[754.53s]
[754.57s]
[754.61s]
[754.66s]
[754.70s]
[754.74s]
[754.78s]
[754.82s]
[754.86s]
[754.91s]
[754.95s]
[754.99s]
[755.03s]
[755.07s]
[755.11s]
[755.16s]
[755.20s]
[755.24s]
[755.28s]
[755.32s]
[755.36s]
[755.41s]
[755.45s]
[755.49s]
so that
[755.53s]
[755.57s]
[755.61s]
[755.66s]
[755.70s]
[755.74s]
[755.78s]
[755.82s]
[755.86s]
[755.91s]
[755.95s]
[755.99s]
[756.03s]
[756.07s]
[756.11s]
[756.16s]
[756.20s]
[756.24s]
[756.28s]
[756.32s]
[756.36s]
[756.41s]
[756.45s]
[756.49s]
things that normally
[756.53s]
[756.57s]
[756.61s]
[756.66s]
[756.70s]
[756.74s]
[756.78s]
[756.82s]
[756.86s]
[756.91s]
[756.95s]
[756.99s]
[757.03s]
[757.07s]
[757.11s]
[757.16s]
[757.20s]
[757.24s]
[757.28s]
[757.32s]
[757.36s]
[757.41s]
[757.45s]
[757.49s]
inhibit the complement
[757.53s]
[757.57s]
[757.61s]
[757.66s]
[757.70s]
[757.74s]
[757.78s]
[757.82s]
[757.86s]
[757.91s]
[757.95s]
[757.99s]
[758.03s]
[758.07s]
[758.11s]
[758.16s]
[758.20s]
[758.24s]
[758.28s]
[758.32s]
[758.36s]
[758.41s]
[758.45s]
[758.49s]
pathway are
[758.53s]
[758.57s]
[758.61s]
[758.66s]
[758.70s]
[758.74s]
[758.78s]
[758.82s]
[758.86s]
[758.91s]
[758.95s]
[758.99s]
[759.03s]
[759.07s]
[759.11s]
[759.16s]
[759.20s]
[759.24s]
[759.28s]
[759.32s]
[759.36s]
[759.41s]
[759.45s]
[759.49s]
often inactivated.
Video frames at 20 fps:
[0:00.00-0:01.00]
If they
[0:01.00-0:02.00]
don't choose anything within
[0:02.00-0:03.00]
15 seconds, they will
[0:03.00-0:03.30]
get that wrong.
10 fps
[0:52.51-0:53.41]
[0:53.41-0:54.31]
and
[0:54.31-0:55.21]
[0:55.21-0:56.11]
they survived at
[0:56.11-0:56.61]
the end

» AIM OF THE EXERCISE: In full and without error, repeat the material above.

» TASK ANSWER:
[754.53s]
[754.57s]
[754.61s]
[754.66s]
[754.70s]
[754.74s]
[754.78s]
[754.82s]
[754.86s]
[754.91s]
[754.95s]
[754.99s]
[755.03s]
[755.07s]
[755.11s]
[755.16s]
[755.20s]
[755.24s]
[755.28s]
[755.32s]
[755.36s]
[755.41s]
[755.45s]
[755.49s]
so that
[755.53s]
[755.57s]
[755.61s]
[755.66s]
[755.70s]
[755.74s]
[755.78s]
[755.82s]
[755.86s]
[755.91s]
[755.95s]
[755.99s]
[756.03s]
[756.07s]
[756.11s]
[756.16s]
[756.20s]
[756.24s]
[756.28s]
[756.32s]
[756.36s]
[756.41s]
[756.45s]
[756.49s]
things that normally
[756.53s]
[756.57s]
[756.61s]
[756.66s]
[756.70s]
[756.74s]
[756.78s]
[756.82s]
[756.86s]
[756.91s]
[756.95s]
[756.99s]
[757.03s]
[757.07s]
[757.11s]
[757.16s]
[757.20s]
[757.24s]
[757.28s]
[757.32s]
[757.36s]
[757.41s]
[757.45s]
[757.49s]
inhibit the complement
[757.53s]
[757.57s]
[757.61s]
[757.66s]
[757.70s]
[757.74s]
[757.78s]
[757.82s]
[757.86s]
[757.91s]
[757.95s]
[757.99s]
[758.03s]
[758.07s]
[758.11s]
[758.16s]
[758.20s]
[758.24s]
[758.28s]
[758.32s]
[758.36s]
[758.41s]
[758.45s]
[758.49s]
pathway are
[758.53s]
[758.57s]
[758.61s]
[758.66s]
[758.70s]
[758.74s]
[758.78s]
[758.82s]
[758.86s]
[758.91s]
[758.95s]
[758.99s]
[759.03s]
[759.07s]
[759.11s]
[759.16s]
[759.20s]
[759.24s]
[759.28s]
[759.32s]
[759.36s]
[759.41s]
[759.45s]
[759.49s]
often inactivated.
Video frames at 20 fps:
[0:00.00-0:01.00]
If they
[0:01.00-0:02.00]
don't choose anything within
[0:02.00-0:03.00]
15 seconds, they will
[0:03.00-0:03.30]
get that wrong.
10 fps
[0:52.51-0:53.41]
[0:53.41-0:54.31]
and
[0:54.31-0:55.21]
[0:55.21-0:56.11]
they survived at
[0:56.11-0:56.61]
the end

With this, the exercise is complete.